Exercise directions:
Copy out the listing below exactly, please, and skip any pictures.
↓↓↓
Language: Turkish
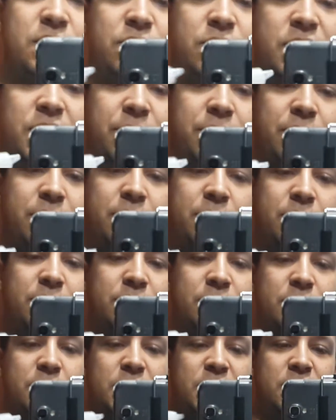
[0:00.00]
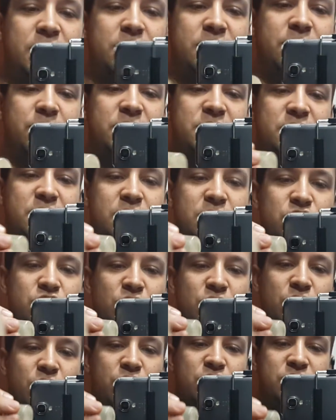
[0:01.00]
cream likitimizi
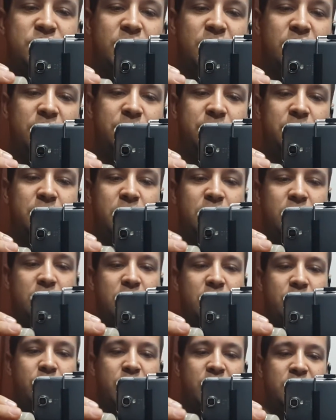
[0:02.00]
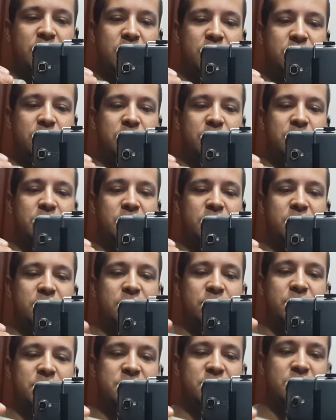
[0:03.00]
şöyle gösterelim. Banana cream
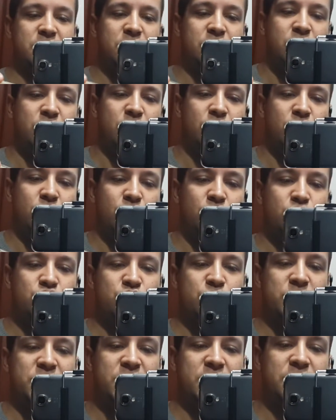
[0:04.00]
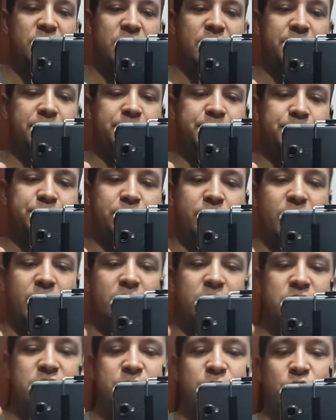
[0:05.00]
likitimizi 3 mg
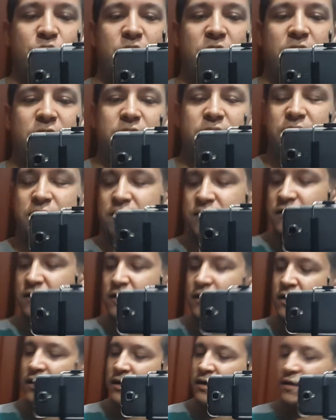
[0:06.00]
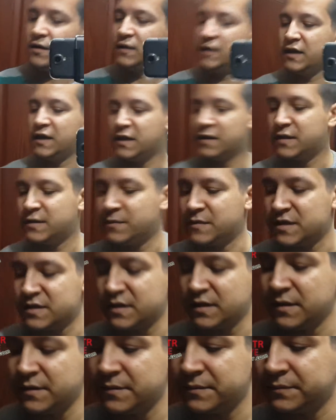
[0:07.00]
smoke hunter
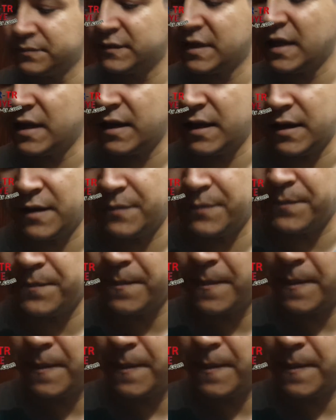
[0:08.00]
likitimizi deneyelim.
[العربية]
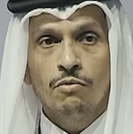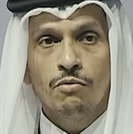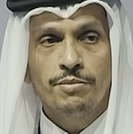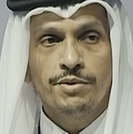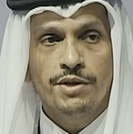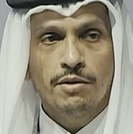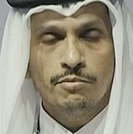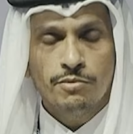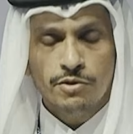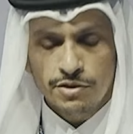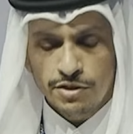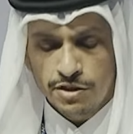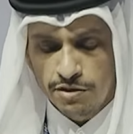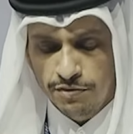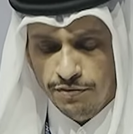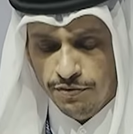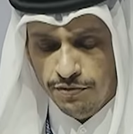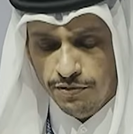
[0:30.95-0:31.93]
ومن
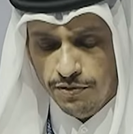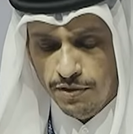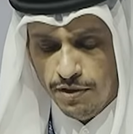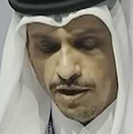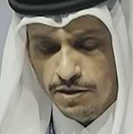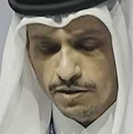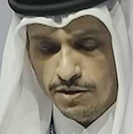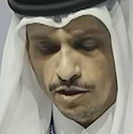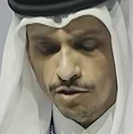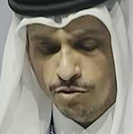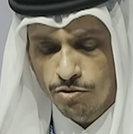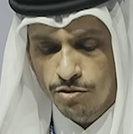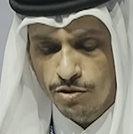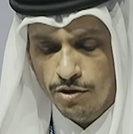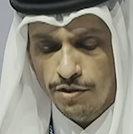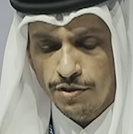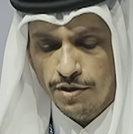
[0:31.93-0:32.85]
المؤسف أن تكون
↑↑↑
Task solution:
Language: Turkish
[0:00.00]
[0:01.00]
cream likitimizi
[0:02.00]
[0:03.00]
şöyle gösterelim. Banana cream
[0:04.00]
[0:05.00]
likitimizi 3 mg
[0:06.00]
[0:07.00]
smoke hunter
[0:08.00]
likitimizi deneyelim.
[العربية]
[0:30.95-0:31.93]
ومن
[0:31.93-0:32.85]
المؤسف أن تكون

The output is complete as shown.